● **WORK TASK**:
Reproduce each record verbatim, images excluded.

● **DATA TO USE**:
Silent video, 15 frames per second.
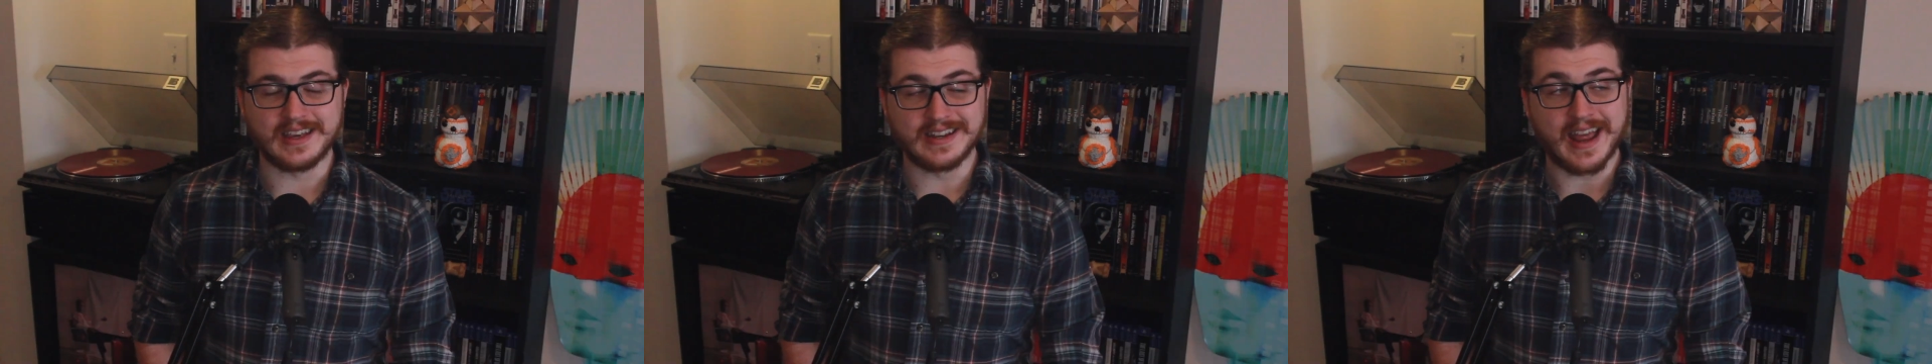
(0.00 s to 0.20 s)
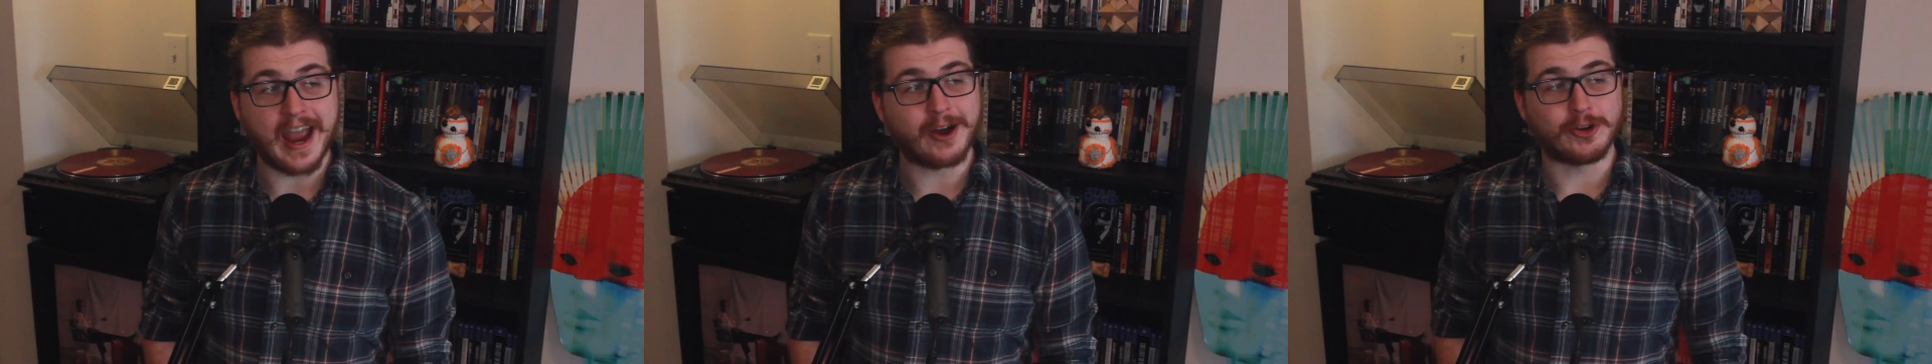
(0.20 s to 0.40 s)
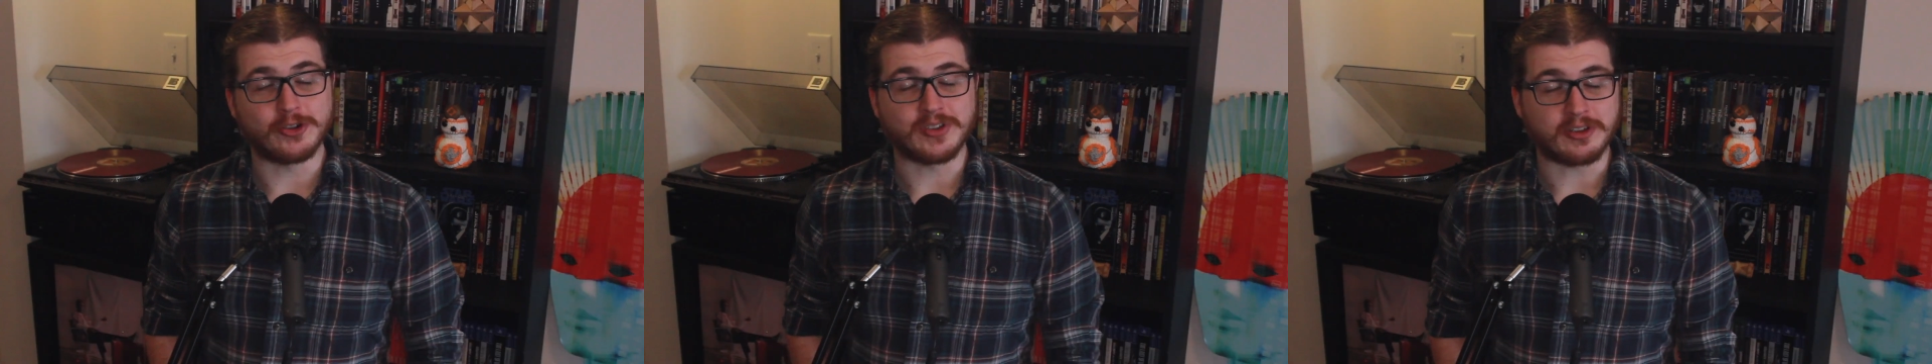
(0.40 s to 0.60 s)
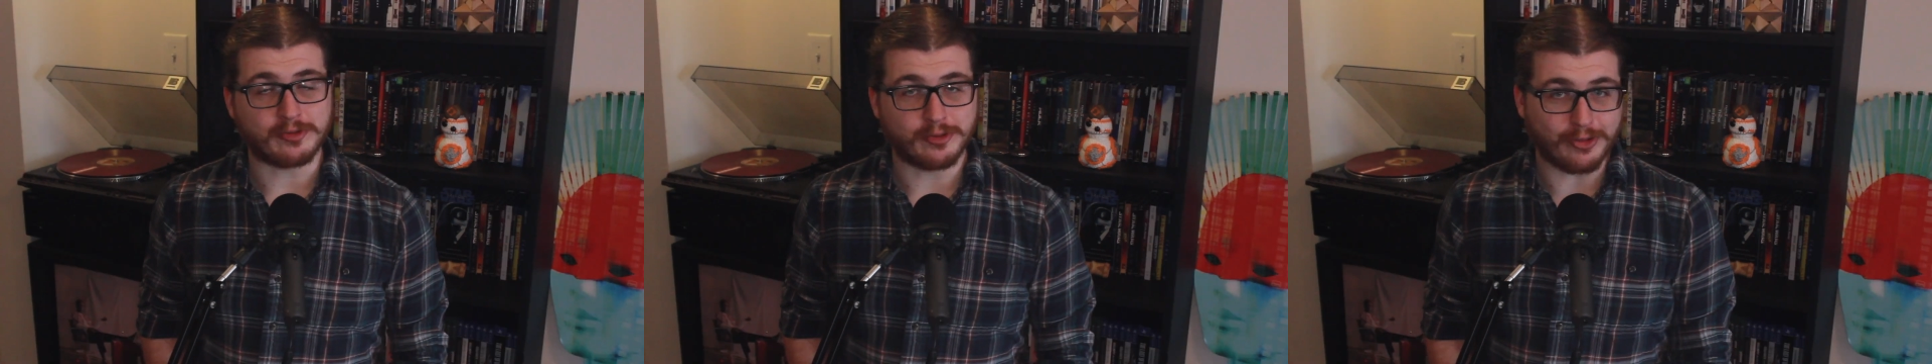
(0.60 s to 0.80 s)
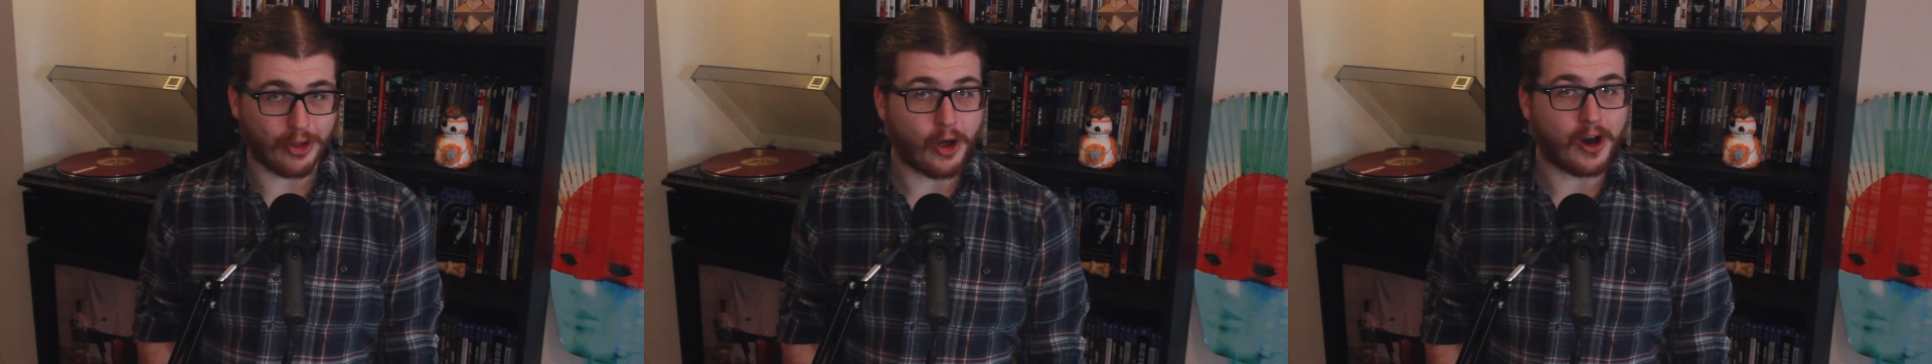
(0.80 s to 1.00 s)
Inherently
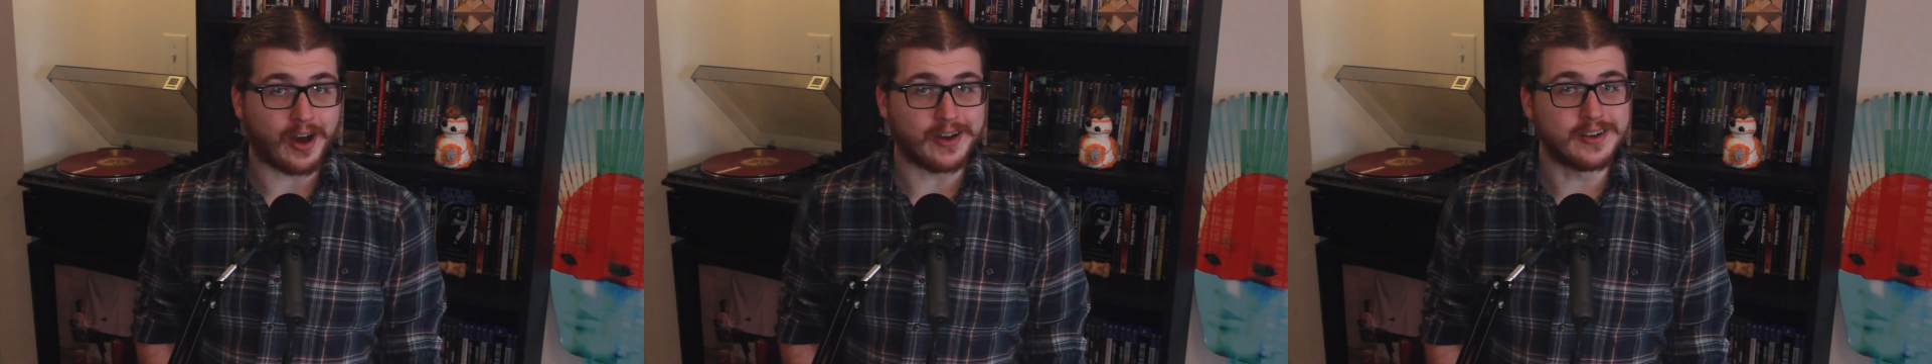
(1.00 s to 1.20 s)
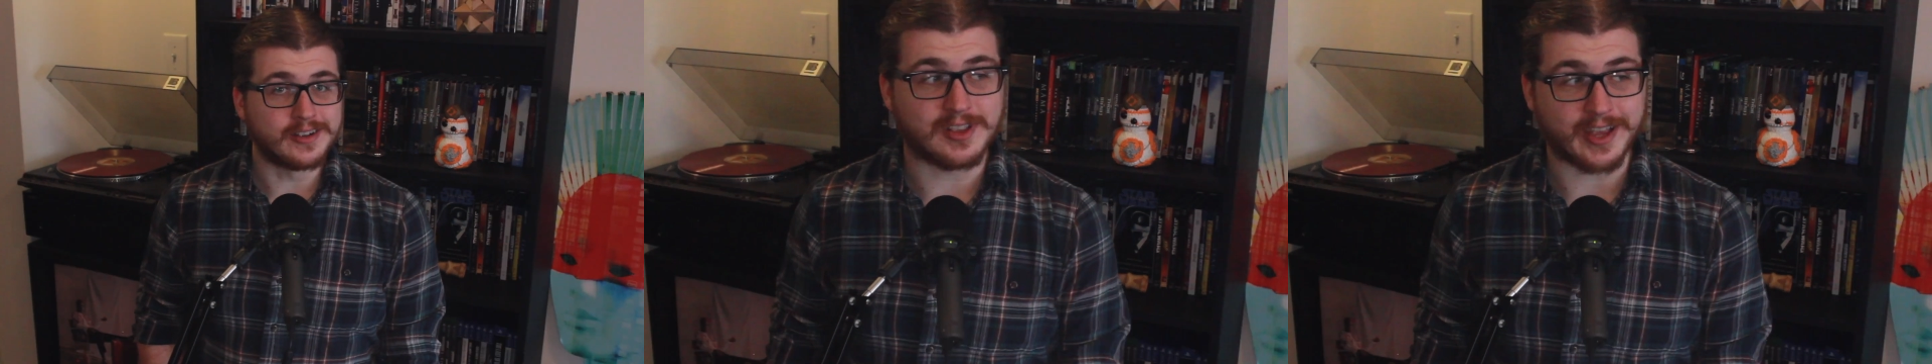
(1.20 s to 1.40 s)
flawed,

● **ANSWER BELOW**:
Silent video, 15 frames per second.
(0.00 s to 0.20 s)
(0.20 s to 0.40 s)
(0.40 s to 0.60 s)
(0.60 s to 0.80 s)
(0.80 s to 1.00 s)
Inherently
(1.00 s to 1.20 s)
(1.20 s to 1.40 s)
flawed,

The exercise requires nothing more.